(Zawiercie) Nietypowo zaczęło się spotkanie wyborcze z kandydatem Prawa i Sprawiedliwości na Prezydenta RP Andrzejem Dudą, które odbyło się w środę wieczorem w Zawierciu. Swoją wizytę Duda rozpoczął od zawieszenia kampanii prezydenckiej.
Na parkingu przed Miejskim Ośrodkiem Kultury na Dudę zebrało się około 400 osób. W oczekiwaniu na jego przybycie do tłumu przemawiali posłowie Ewa Malik oraz Waldemar Andzel. Andrzej Duda przybył z prawie 40-minutowym opóźnieniem. Funkcję mównicy podczas spotkania spełniało znajdujące się na wysokości kilku metrów wejście do MOK-u od strony parkingu.
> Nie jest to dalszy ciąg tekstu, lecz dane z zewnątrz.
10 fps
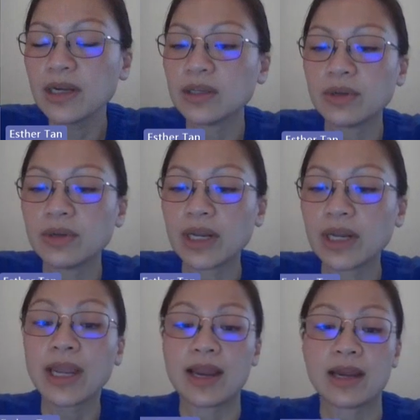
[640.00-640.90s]
that you can
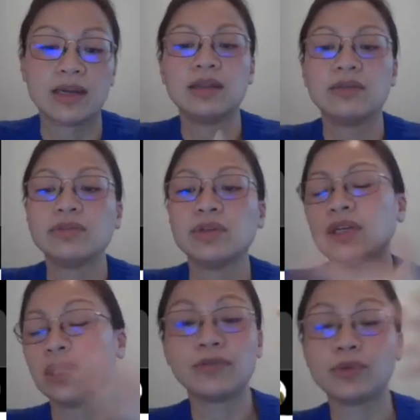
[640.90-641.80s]
look at if
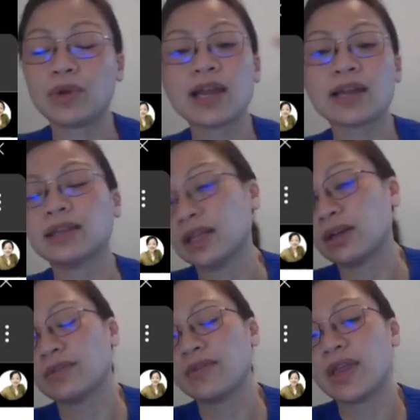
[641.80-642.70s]
you can't
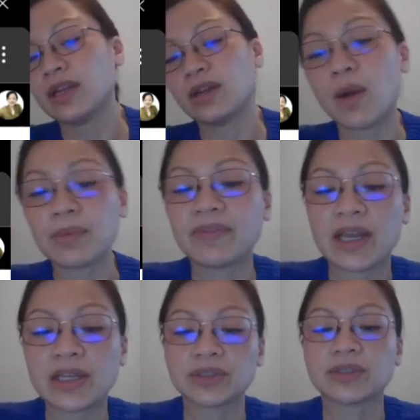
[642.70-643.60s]
think of any common
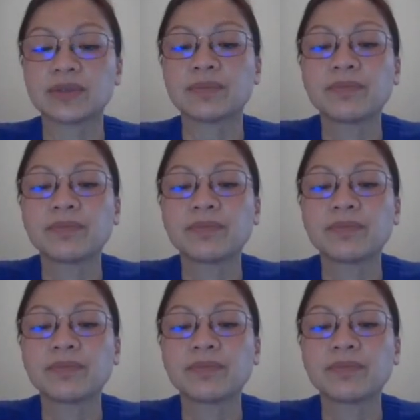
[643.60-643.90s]
factors.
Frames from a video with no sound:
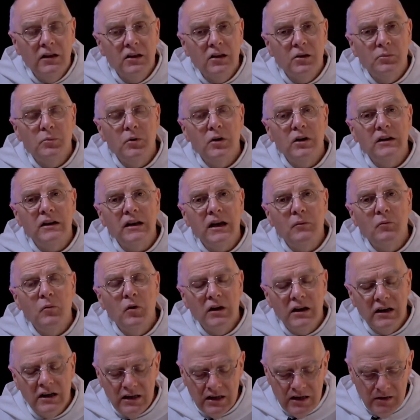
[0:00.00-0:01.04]
The point I'm
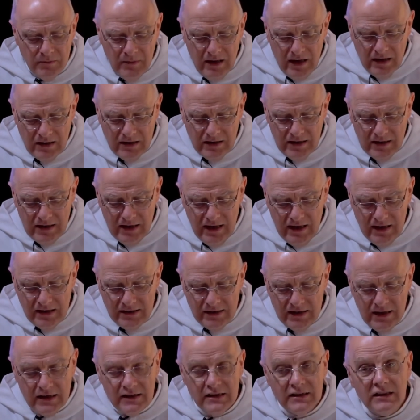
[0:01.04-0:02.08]
wanting to make today is
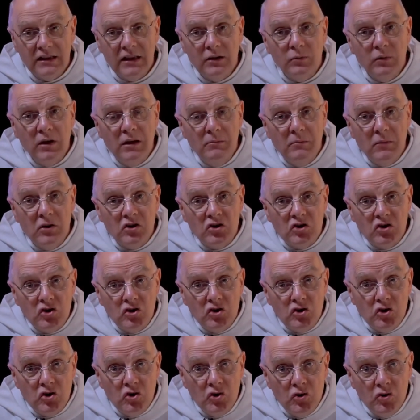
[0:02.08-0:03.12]
this, that we must
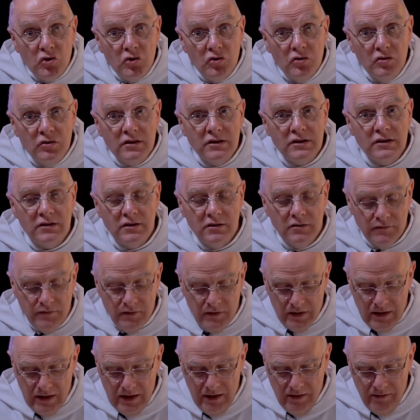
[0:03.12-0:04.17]
choose to
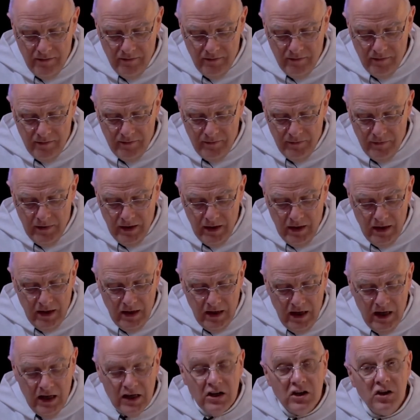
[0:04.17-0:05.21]
forgive
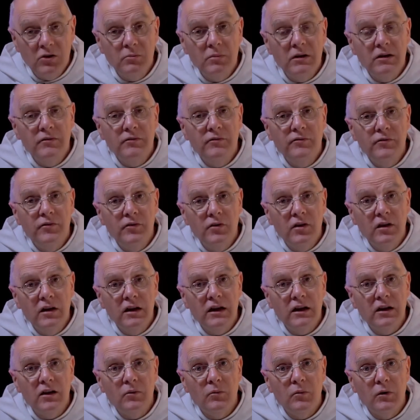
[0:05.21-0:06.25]
and to be
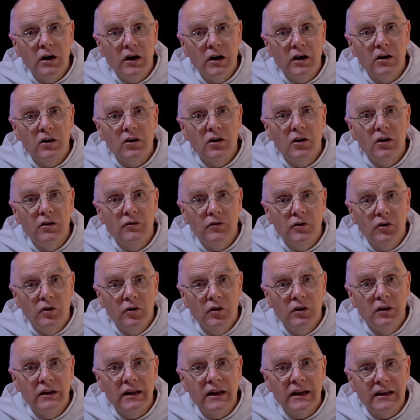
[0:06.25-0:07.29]
fully aware of
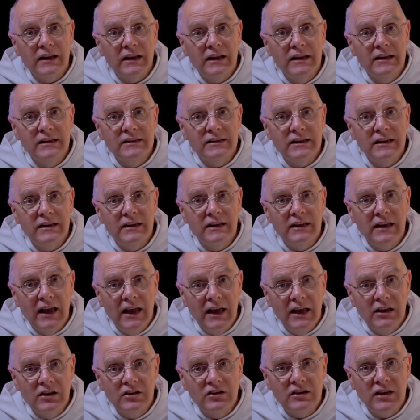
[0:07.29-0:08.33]
all that is
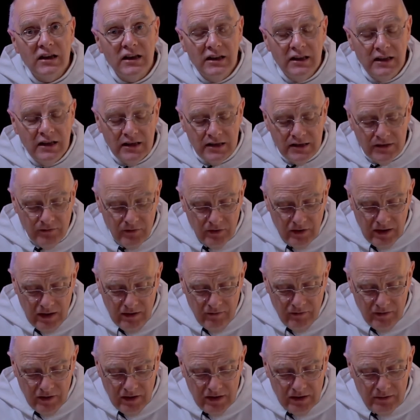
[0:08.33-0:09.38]
engaged in this
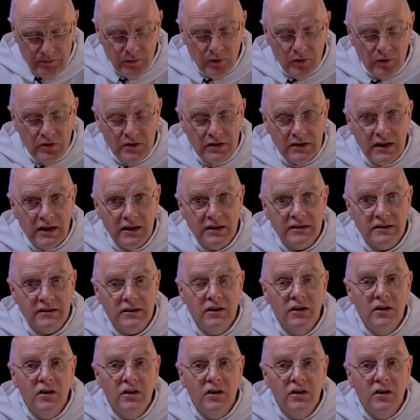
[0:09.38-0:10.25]
forgiveness process,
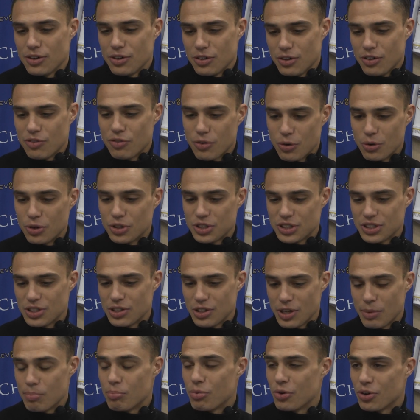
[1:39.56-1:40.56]
of course
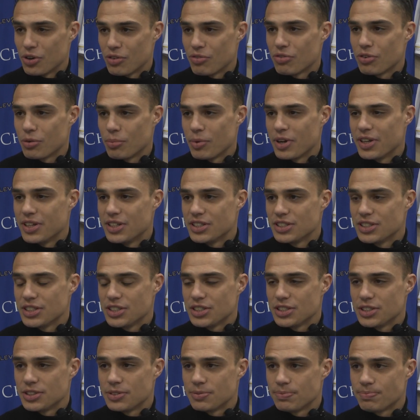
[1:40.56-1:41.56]
important for my
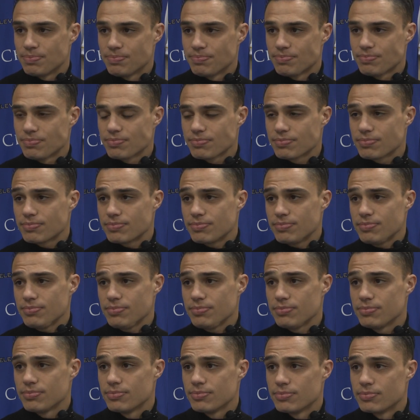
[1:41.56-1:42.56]
decision. And so, what
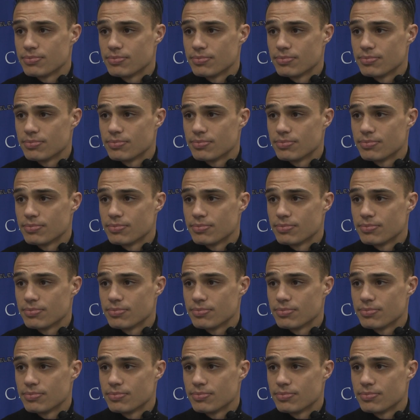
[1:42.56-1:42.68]
kind of a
- Drodzy państwo dziękuję za wasze przyjęcie, ale w drodze z Włoszczowej do Zawiercia dotarła do mnie bardzo smutna i przykra wiadomość, chodzi o zamach terrorystyczny w Tunezji. Zginęło tam najprawdopodobniej kilku Polaków. W związku z tym zdecydowałem o zawieszeniu kampanii wyborczej, wszystkie wydarzenia zaplanowane na jutro (czwartek, 19 marca – przyp. red.), zostały odwołane. Chciałbym, żebyśmy uczcili minutą ciszy tych, którzy zginęli w Tunezji – mówił Andrzej Duda.
Po chwili ciszy i odmówieniu krótkiej modlitwy w intencji zabitych, kandydat na Prezydenta zaproponował zmianę formy spotkania wyborczego.
- Nie będę wygłaszał politycznych treści. Jestem z państwem, bo czekaliście na mnie, ale kampanie zawieszono. Zejdę do państwa i po prostu porozmawiamy sobie nie przez mikrofony, proszę wybaczyć – tłumaczył Duda.
Po trwających kilkadziesiąt minut rozmowach, autografach i zdjęciach, Kandydat PiS na Prezydenta Polski odjechał w kierunku Krakowa.